▼
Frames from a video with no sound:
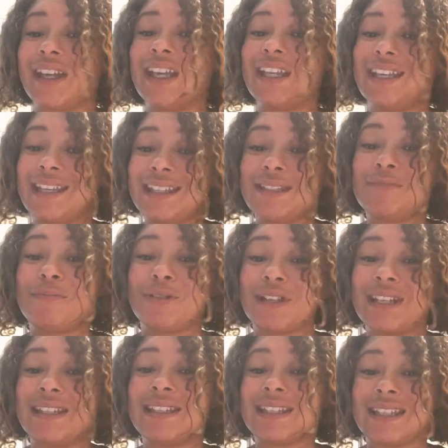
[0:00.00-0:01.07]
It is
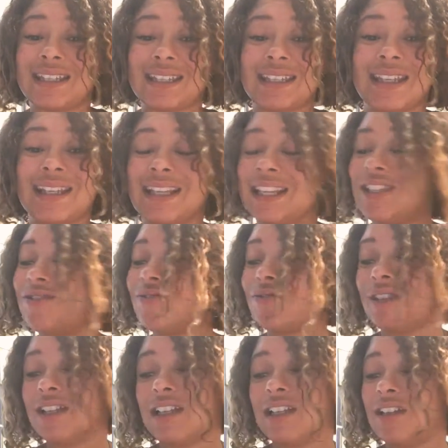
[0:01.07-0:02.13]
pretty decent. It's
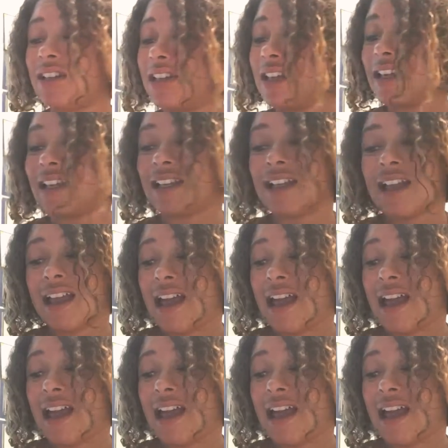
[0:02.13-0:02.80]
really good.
▲
Aim of the exercise:
Please write every line above out exactly as given, except for any pictures.

Expected answer:
Frames from a video with no sound:
[0:00.00-0:01.07]
It is
[0:01.07-0:02.13]
pretty decent. It's
[0:02.13-0:02.80]
really good.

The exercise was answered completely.